Ibrance’s revenue trends
In 2016, Pfizer’s (PFE) Ibrance reported revenues of ~$2.1 billion, compared with $723 million in 2015. In 1Q17, Ibrance generated revenues of ~$679 million, which reflected a ~58% growth on a YoY (year-over-year) basis and 6% growth on QoQ (quarter-over-quarter) basis.
Ibrance (palbociclib) is indicated for individuals who are hormone receptor (or HR)-positive, have human epidermal growth factor receptor 2 (or HER2) negative advanced, or have metastatic breast cancer. The drug is a kinase inhibitor used in combination with an aromatase inhibitor as a primary endocrine based therapy in postmenopausal women, or with fulvestrant in women who have demonstrated disease progression post-endocrine therapy.

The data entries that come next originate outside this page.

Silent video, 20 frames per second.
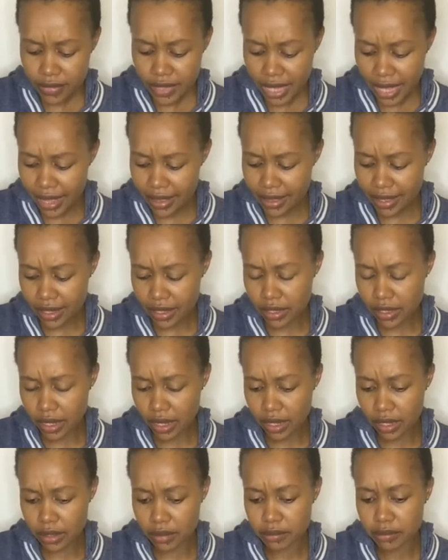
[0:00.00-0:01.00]
And
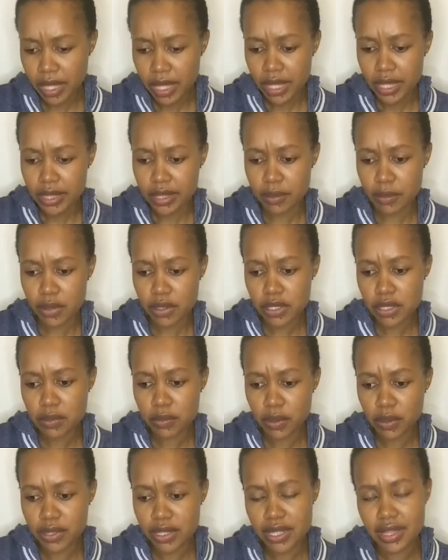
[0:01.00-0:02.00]
then the most
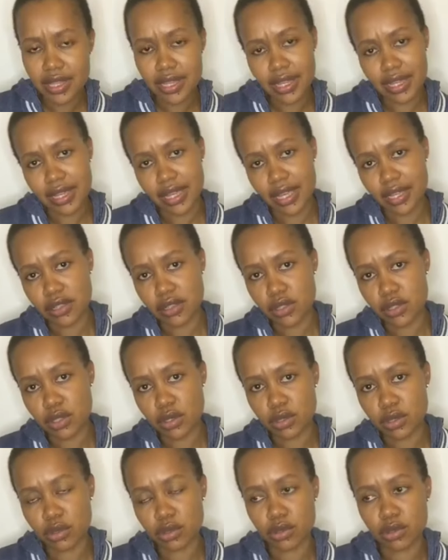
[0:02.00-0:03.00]
important thing, again,
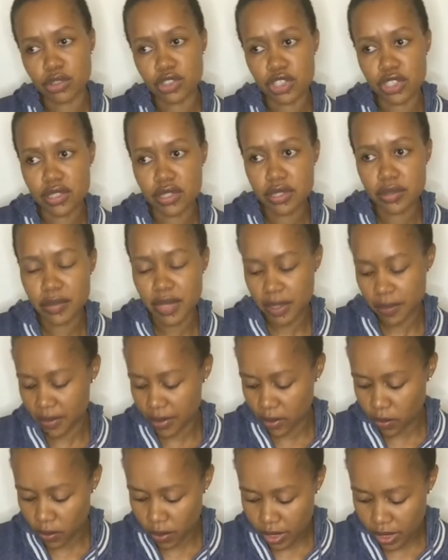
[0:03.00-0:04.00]
to just maybe
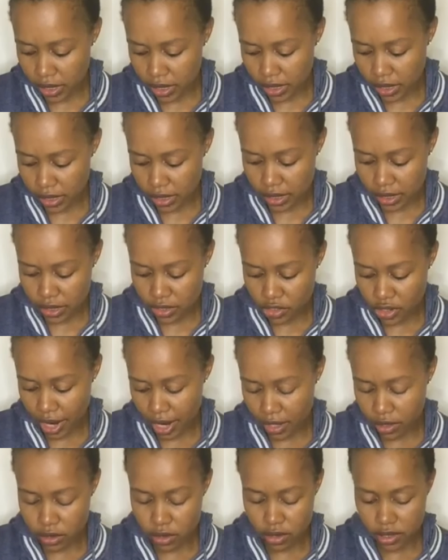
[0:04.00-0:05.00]
in
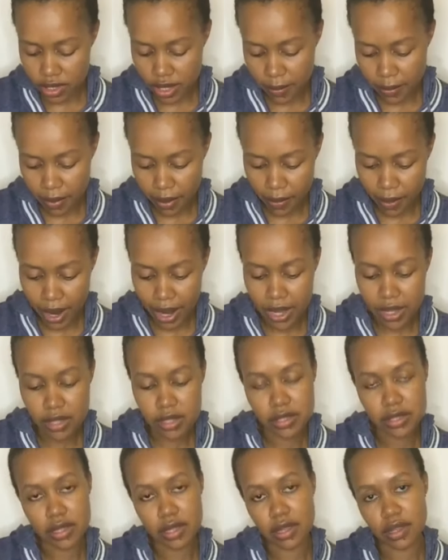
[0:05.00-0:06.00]
trying to
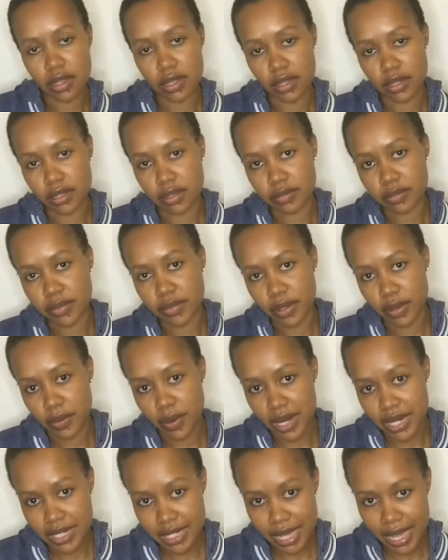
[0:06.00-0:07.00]
summarize the
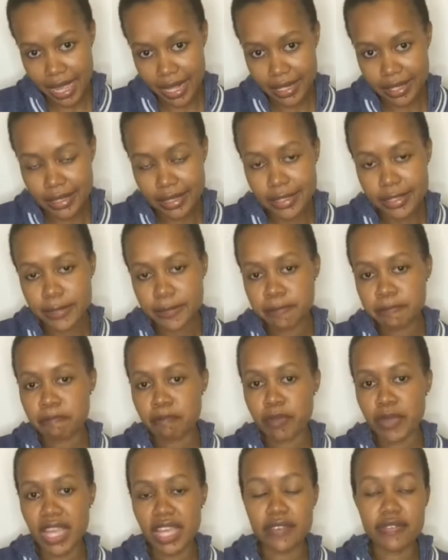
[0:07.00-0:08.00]
red candle,
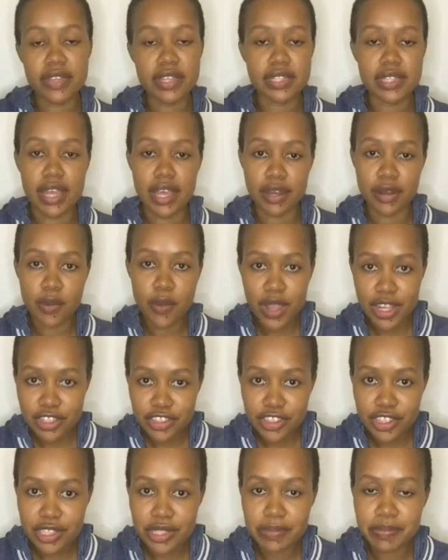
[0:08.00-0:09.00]
if there's any
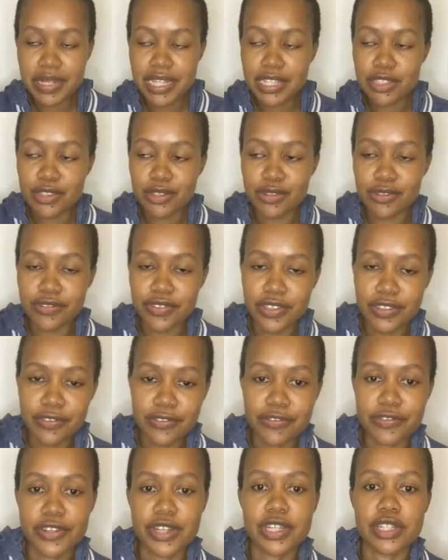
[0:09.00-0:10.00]
questions, please do feel
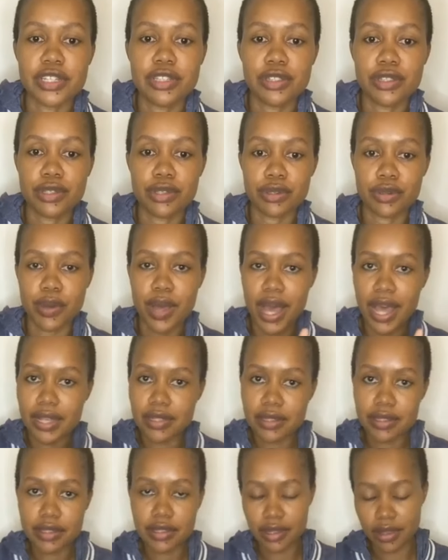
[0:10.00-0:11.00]
free to
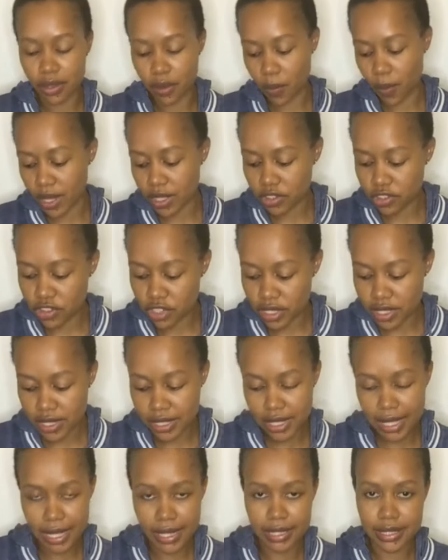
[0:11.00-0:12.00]
ask the
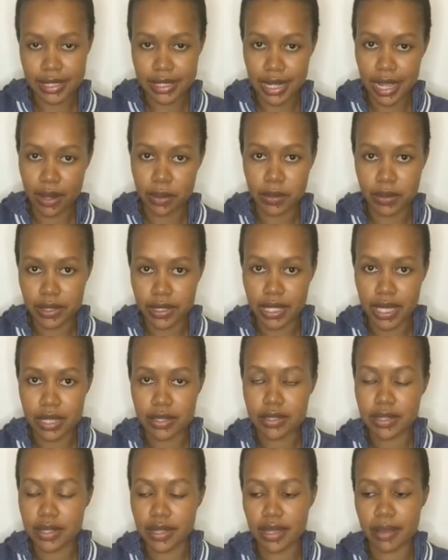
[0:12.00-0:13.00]
questions and I will
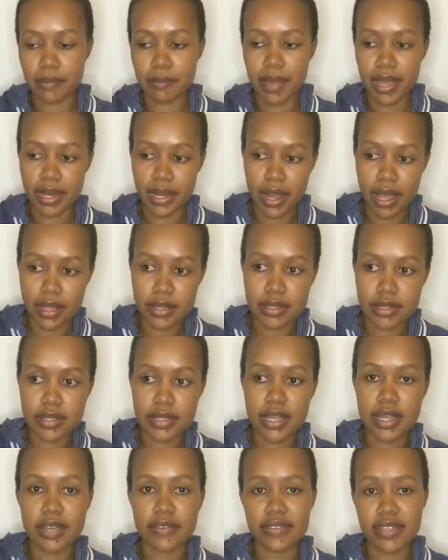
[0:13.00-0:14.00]
get to them and
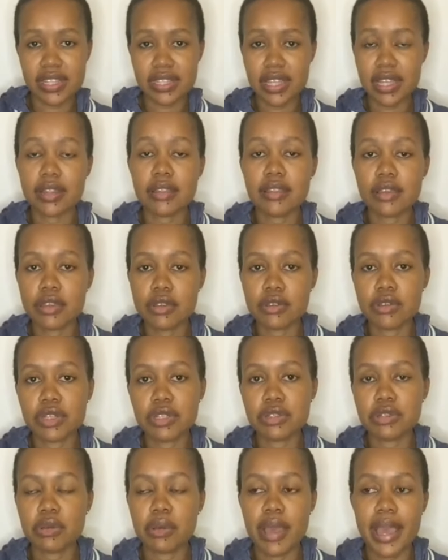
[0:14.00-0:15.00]
answer. If there's anything you
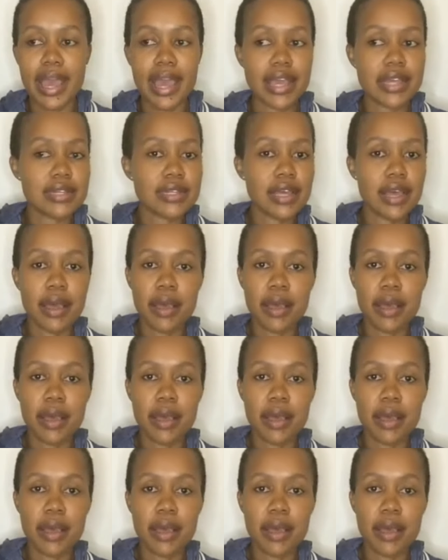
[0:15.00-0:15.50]
need to add,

In March 2017, the FDA (US Food and Drug Administration) approved the sNDA (supplemental new drug application) for Ibrance based on the positive results from a confirmatory phase-3 trial for Paloma-2. This regulatory approval broadens the range of anti-hormonal therapies that can be co-administered with Ibrance.
Previously, Ibrance was approved only in combination with letrozole, according to the first FDA approval of the drug in February 2015. Now, Ibrance can be administered with a wide range of aromatase inhibitors.

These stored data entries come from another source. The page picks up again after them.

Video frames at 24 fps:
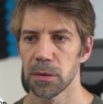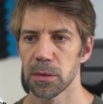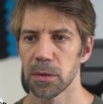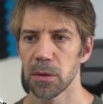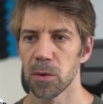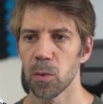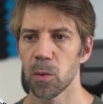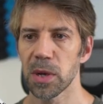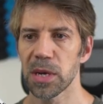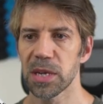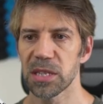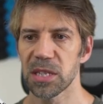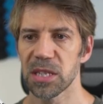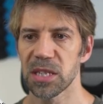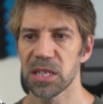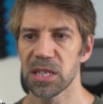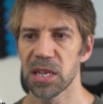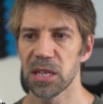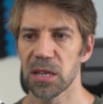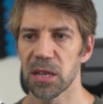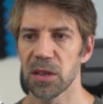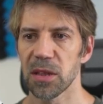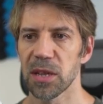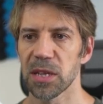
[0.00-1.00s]
we can see
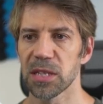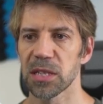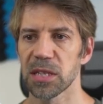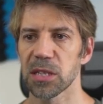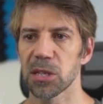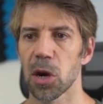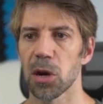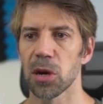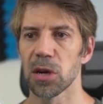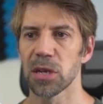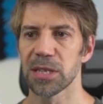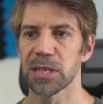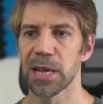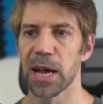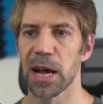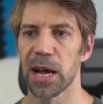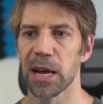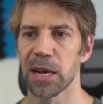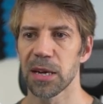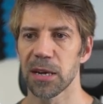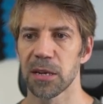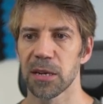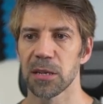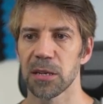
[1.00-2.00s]
that this has got a
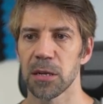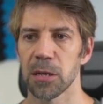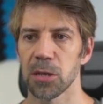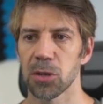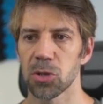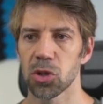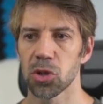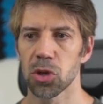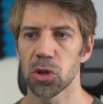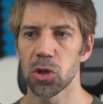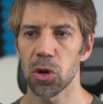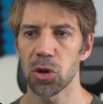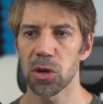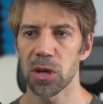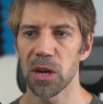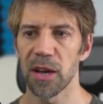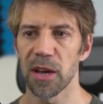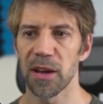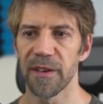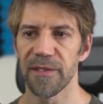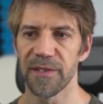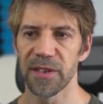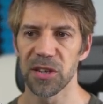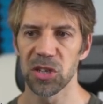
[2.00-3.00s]
tag, Docker
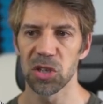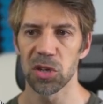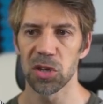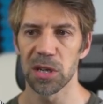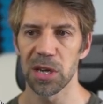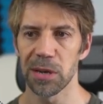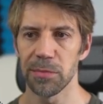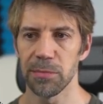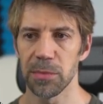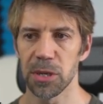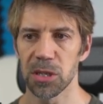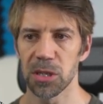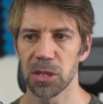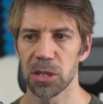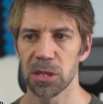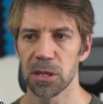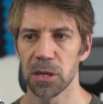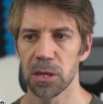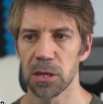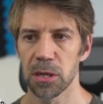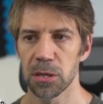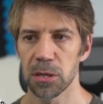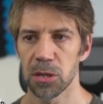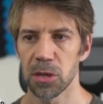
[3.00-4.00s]
official image.
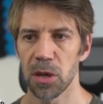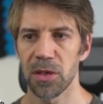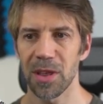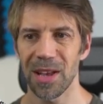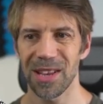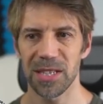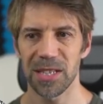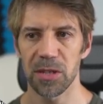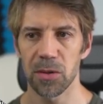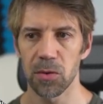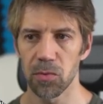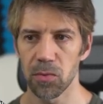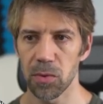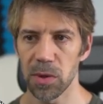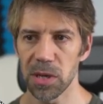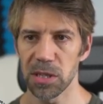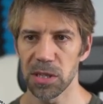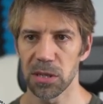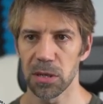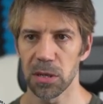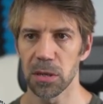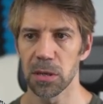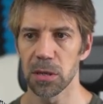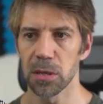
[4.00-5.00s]
So that's the
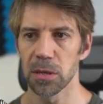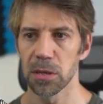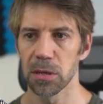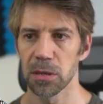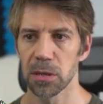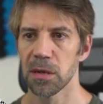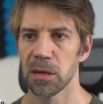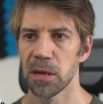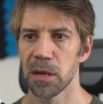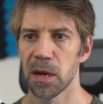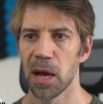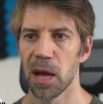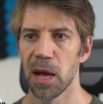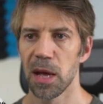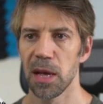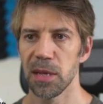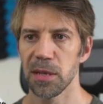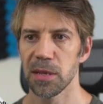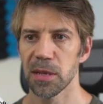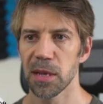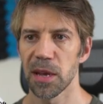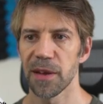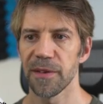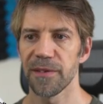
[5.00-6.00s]
reason.
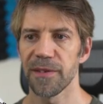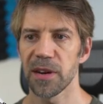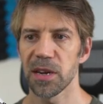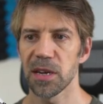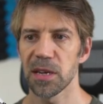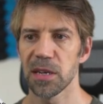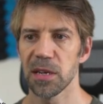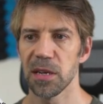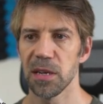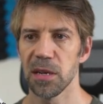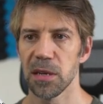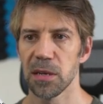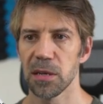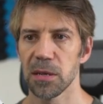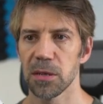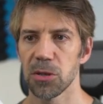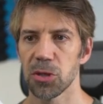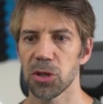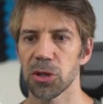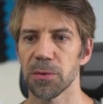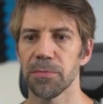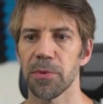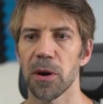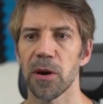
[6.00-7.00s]
And if I
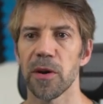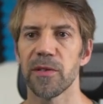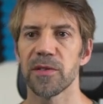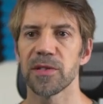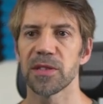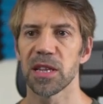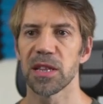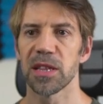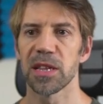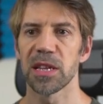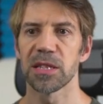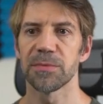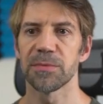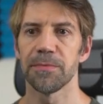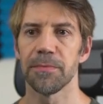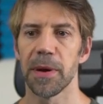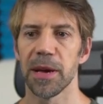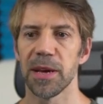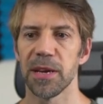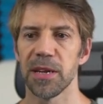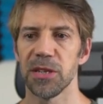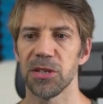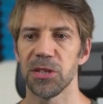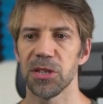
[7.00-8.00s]
jump over to this
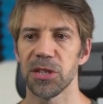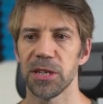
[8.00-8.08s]
page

In February 2016, Ibrance received FDA approval for use in combination with fulvestrant for the treatment of women who have HR-positive, HER2 negative advanced, or metastatic breast cancer who have disease progression post-endocrine therapy.
Pfizer estimated that ~45,000 patients had been prescribed with Ibrance by ~9,000 providers since its launch in the US in February 2015. Currently, the Ibrance and letrozole combination is the most-prescribed FDA-approved oral combination therapy for HR positive, HER2, or negative metastatic breast cancer.
In March 2017, the FDA-approved Novartis’ (NVS) Kisqali in combination with an aromatase inhibitor for the first-line therapy of postmenopausal women with HR positive, HER2 negative, or metastatic breast cancer. Pfizer could face stiff competition from Novartis’ Kisqali.
In April 2017, Eli Lilly (LLY) announced its interim analysis of its Monarch phase-3 trial with Abemaciclib for the treatment of HR positive, HER2 negative, or advanced breast cancer patients. The phase-3 Monarch trial achieved its primary endpoint, showing statistically substantial enhancement in progression-free survival (or PFS). The regulatory approval of the drug is expected to intensify the market competition.